Dataset entries:
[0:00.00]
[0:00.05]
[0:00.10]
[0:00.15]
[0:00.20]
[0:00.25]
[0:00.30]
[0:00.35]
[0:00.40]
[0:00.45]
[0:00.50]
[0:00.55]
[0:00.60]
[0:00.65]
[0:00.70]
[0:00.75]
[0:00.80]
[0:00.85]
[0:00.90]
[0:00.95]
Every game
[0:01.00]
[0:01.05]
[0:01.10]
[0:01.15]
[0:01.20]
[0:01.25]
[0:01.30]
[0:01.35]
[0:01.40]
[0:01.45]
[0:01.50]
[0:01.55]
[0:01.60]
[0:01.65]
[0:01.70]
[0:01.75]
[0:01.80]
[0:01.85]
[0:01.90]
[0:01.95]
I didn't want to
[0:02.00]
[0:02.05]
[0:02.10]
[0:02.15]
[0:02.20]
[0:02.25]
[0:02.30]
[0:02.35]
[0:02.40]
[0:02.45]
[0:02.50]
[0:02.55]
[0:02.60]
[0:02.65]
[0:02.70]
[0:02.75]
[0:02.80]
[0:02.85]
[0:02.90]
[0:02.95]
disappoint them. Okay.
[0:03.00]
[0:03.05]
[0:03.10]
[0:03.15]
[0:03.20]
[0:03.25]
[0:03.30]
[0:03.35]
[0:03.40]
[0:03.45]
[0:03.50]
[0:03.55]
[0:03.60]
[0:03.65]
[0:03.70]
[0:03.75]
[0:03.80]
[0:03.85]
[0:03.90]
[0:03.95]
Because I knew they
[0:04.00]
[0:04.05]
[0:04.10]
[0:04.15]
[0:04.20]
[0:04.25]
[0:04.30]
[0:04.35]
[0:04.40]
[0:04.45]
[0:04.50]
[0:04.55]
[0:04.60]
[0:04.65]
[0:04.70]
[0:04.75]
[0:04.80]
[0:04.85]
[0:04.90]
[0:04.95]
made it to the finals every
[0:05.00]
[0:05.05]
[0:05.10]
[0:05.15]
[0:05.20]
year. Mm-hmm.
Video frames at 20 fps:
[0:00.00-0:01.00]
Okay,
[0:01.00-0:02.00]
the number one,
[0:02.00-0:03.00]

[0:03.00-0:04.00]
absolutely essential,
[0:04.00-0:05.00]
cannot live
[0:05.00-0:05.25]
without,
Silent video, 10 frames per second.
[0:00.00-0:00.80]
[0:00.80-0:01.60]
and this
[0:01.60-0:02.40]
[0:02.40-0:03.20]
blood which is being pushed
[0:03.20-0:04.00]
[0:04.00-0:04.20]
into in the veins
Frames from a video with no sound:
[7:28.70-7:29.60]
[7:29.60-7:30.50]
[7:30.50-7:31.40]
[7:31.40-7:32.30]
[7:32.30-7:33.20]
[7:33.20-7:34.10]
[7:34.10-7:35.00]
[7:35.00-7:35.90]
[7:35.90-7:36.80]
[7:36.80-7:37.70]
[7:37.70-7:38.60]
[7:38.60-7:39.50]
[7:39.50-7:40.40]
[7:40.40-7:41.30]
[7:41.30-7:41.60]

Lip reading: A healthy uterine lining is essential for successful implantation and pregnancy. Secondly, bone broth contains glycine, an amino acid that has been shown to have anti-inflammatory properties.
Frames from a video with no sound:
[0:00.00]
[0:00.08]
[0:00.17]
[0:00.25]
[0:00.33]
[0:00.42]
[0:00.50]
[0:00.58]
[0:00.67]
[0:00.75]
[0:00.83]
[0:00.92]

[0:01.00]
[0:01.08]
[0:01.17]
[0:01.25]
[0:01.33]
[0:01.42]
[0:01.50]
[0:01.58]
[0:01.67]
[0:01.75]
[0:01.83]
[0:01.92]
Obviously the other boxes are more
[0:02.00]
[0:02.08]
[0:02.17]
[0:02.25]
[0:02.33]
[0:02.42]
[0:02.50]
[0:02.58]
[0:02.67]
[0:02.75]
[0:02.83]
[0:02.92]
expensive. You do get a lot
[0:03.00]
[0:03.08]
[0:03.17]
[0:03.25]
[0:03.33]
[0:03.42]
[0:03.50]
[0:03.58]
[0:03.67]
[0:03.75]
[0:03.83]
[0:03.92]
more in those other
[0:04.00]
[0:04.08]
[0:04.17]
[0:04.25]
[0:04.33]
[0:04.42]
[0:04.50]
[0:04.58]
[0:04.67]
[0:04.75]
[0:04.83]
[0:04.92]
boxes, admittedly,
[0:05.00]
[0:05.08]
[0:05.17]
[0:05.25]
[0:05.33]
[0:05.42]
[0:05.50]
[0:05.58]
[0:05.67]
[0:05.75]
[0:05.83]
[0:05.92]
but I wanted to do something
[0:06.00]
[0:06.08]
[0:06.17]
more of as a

**ACTIVITY:**
What you return should match the data character for character.

**RESPONSE TO THE EXERCISE:**
[0:00.00]
[0:00.05]
[0:00.10]
[0:00.15]
[0:00.20]
[0:00.25]
[0:00.30]
[0:00.35]
[0:00.40]
[0:00.45]
[0:00.50]
[0:00.55]
[0:00.60]
[0:00.65]
[0:00.70]
[0:00.75]
[0:00.80]
[0:00.85]
[0:00.90]
[0:00.95]
Every game
[0:01.00]
[0:01.05]
[0:01.10]
[0:01.15]
[0:01.20]
[0:01.25]
[0:01.30]
[0:01.35]
[0:01.40]
[0:01.45]
[0:01.50]
[0:01.55]
[0:01.60]
[0:01.65]
[0:01.70]
[0:01.75]
[0:01.80]
[0:01.85]
[0:01.90]
[0:01.95]
I didn't want to
[0:02.00]
[0:02.05]
[0:02.10]
[0:02.15]
[0:02.20]
[0:02.25]
[0:02.30]
[0:02.35]
[0:02.40]
[0:02.45]
[0:02.50]
[0:02.55]
[0:02.60]
[0:02.65]
[0:02.70]
[0:02.75]
[0:02.80]
[0:02.85]
[0:02.90]
[0:02.95]
disappoint them. Okay.
[0:03.00]
[0:03.05]
[0:03.10]
[0:03.15]
[0:03.20]
[0:03.25]
[0:03.30]
[0:03.35]
[0:03.40]
[0:03.45]
[0:03.50]
[0:03.55]
[0:03.60]
[0:03.65]
[0:03.70]
[0:03.75]
[0:03.80]
[0:03.85]
[0:03.90]
[0:03.95]
Because I knew they
[0:04.00]
[0:04.05]
[0:04.10]
[0:04.15]
[0:04.20]
[0:04.25]
[0:04.30]
[0:04.35]
[0:04.40]
[0:04.45]
[0:04.50]
[0:04.55]
[0:04.60]
[0:04.65]
[0:04.70]
[0:04.75]
[0:04.80]
[0:04.85]
[0:04.90]
[0:04.95]
made it to the finals every
[0:05.00]
[0:05.05]
[0:05.10]
[0:05.15]
[0:05.20]
year. Mm-hmm.
Video frames at 20 fps:
[0:00.00-0:01.00]
Okay,
[0:01.00-0:02.00]
the number one,
[0:02.00-0:03.00]

[0:03.00-0:04.00]
absolutely essential,
[0:04.00-0:05.00]
cannot live
[0:05.00-0:05.25]
without,
Silent video, 10 frames per second.
[0:00.00-0:00.80]
[0:00.80-0:01.60]
and this
[0:01.60-0:02.40]
[0:02.40-0:03.20]
blood which is being pushed
[0:03.20-0:04.00]
[0:04.00-0:04.20]
into in the veins
Frames from a video with no sound:
[7:28.70-7:29.60]
[7:29.60-7:30.50]
[7:30.50-7:31.40]
[7:31.40-7:32.30]
[7:32.30-7:33.20]
[7:33.20-7:34.10]
[7:34.10-7:35.00]
[7:35.00-7:35.90]
[7:35.90-7:36.80]
[7:36.80-7:37.70]
[7:37.70-7:38.60]
[7:38.60-7:39.50]
[7:39.50-7:40.40]
[7:40.40-7:41.30]
[7:41.30-7:41.60]

Lip reading: A healthy uterine lining is essential for successful implantation and pregnancy. Secondly, bone broth contains glycine, an amino acid that has been shown to have anti-inflammatory properties.
Frames from a video with no sound:
[0:00.00]
[0:00.08]
[0:00.17]
[0:00.25]
[0:00.33]
[0:00.42]
[0:00.50]
[0:00.58]
[0:00.67]
[0:00.75]
[0:00.83]
[0:00.92]

[0:01.00]
[0:01.08]
[0:01.17]
[0:01.25]
[0:01.33]
[0:01.42]
[0:01.50]
[0:01.58]
[0:01.67]
[0:01.75]
[0:01.83]
[0:01.92]
Obviously the other boxes are more
[0:02.00]
[0:02.08]
[0:02.17]
[0:02.25]
[0:02.33]
[0:02.42]
[0:02.50]
[0:02.58]
[0:02.67]
[0:02.75]
[0:02.83]
[0:02.92]
expensive. You do get a lot
[0:03.00]
[0:03.08]
[0:03.17]
[0:03.25]
[0:03.33]
[0:03.42]
[0:03.50]
[0:03.58]
[0:03.67]
[0:03.75]
[0:03.83]
[0:03.92]
more in those other
[0:04.00]
[0:04.08]
[0:04.17]
[0:04.25]
[0:04.33]
[0:04.42]
[0:04.50]
[0:04.58]
[0:04.67]
[0:04.75]
[0:04.83]
[0:04.92]
boxes, admittedly,
[0:05.00]
[0:05.08]
[0:05.17]
[0:05.25]
[0:05.33]
[0:05.42]
[0:05.50]
[0:05.58]
[0:05.67]
[0:05.75]
[0:05.83]
[0:05.92]
but I wanted to do something
[0:06.00]
[0:06.08]
[0:06.17]
more of as a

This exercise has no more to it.